== What to work on ==
Pictures must not be copied, but every entry must be reproduced exactly.

== Source data ==
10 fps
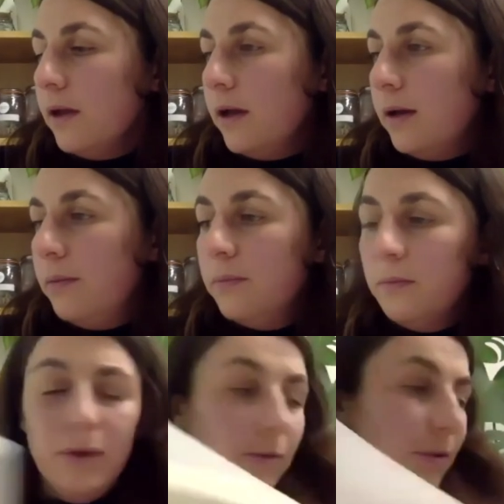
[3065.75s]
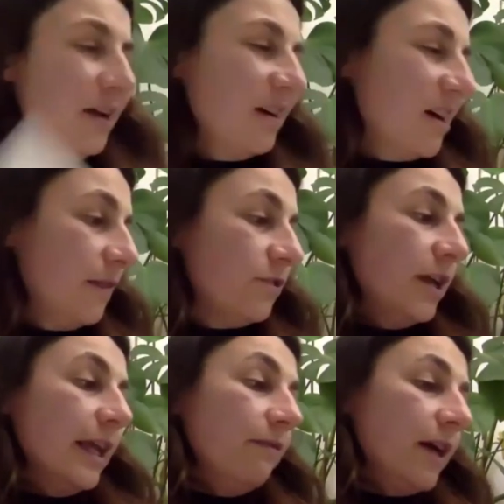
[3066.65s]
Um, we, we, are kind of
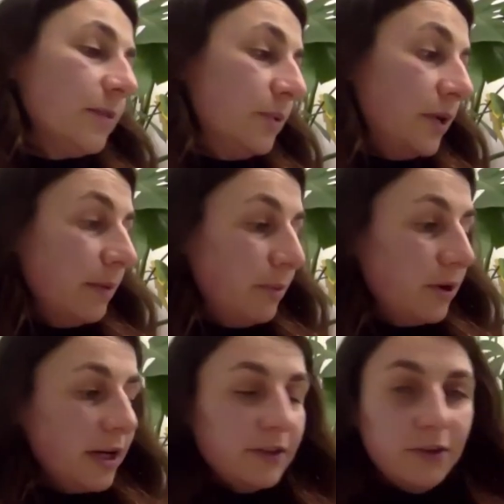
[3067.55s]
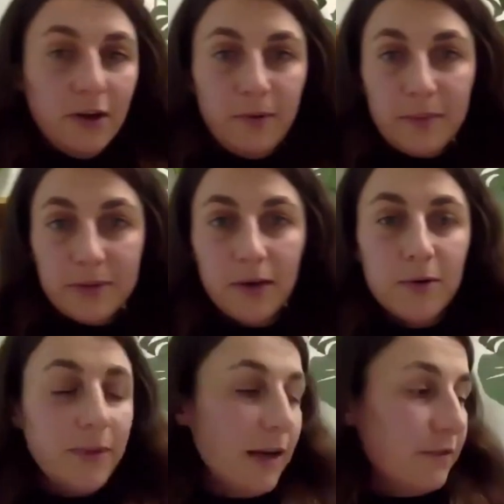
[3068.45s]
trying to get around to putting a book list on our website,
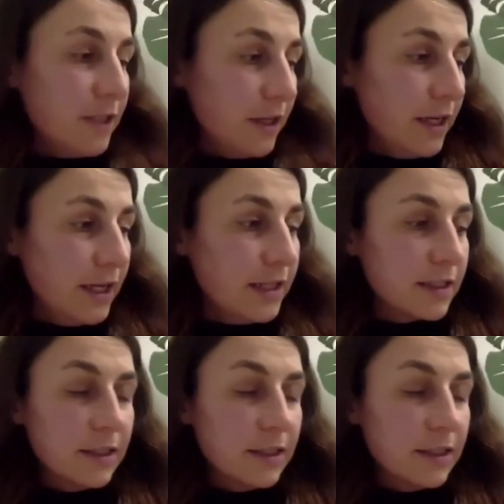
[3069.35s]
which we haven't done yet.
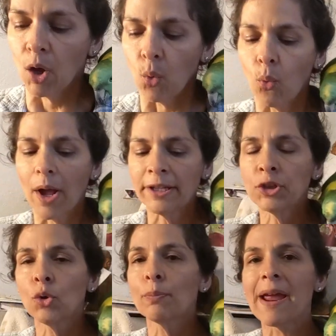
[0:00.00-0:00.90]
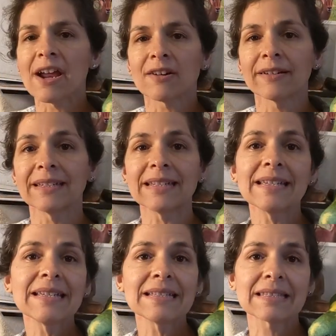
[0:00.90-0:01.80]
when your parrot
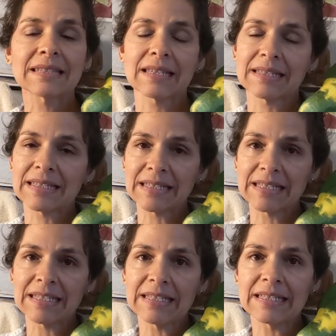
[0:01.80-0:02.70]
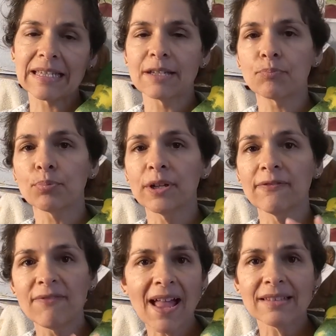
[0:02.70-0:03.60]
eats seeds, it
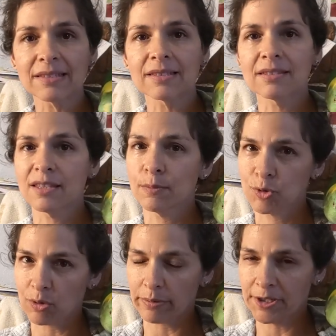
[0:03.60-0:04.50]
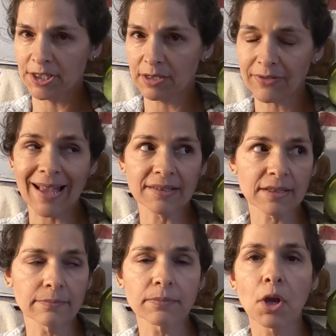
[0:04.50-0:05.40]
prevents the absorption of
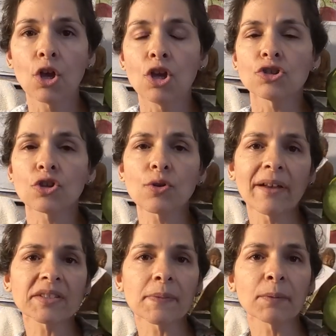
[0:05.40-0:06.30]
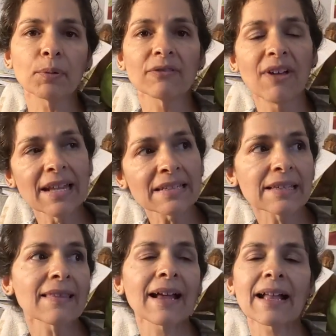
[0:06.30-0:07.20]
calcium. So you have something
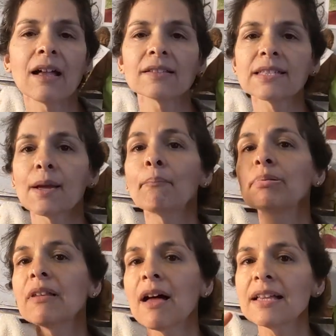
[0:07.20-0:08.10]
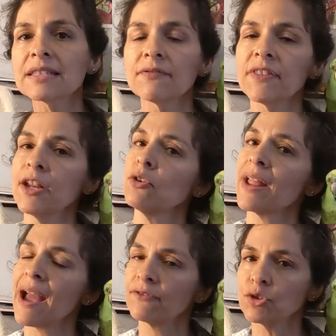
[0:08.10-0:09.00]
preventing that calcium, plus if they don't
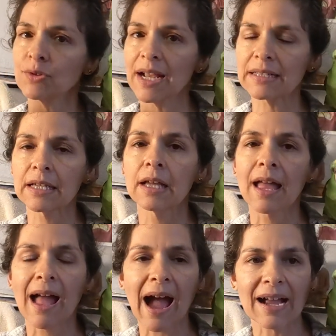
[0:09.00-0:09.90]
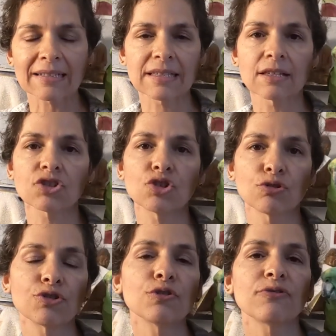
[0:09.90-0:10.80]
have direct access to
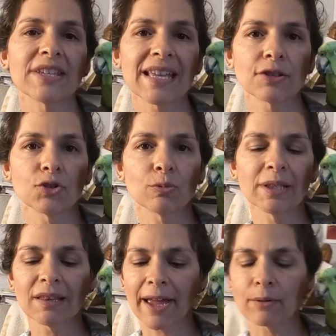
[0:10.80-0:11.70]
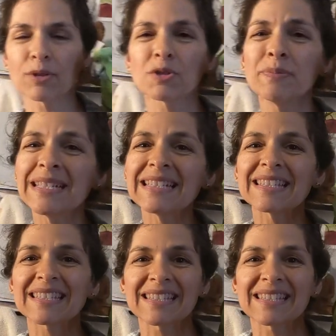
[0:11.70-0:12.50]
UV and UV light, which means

== Response to this task ==
10 fps
[3065.75s]
[3066.65s]
Um, we, we, are kind of
[3067.55s]
[3068.45s]
trying to get around to putting a book list on our website,
[3069.35s]
which we haven't done yet.
[0:00.00-0:00.90]
[0:00.90-0:01.80]
when your parrot
[0:01.80-0:02.70]
[0:02.70-0:03.60]
eats seeds, it
[0:03.60-0:04.50]
[0:04.50-0:05.40]
prevents the absorption of
[0:05.40-0:06.30]
[0:06.30-0:07.20]
calcium. So you have something
[0:07.20-0:08.10]
[0:08.10-0:09.00]
preventing that calcium, plus if they don't
[0:09.00-0:09.90]
[0:09.90-0:10.80]
have direct access to
[0:10.80-0:11.70]
[0:11.70-0:12.50]
UV and UV light, which means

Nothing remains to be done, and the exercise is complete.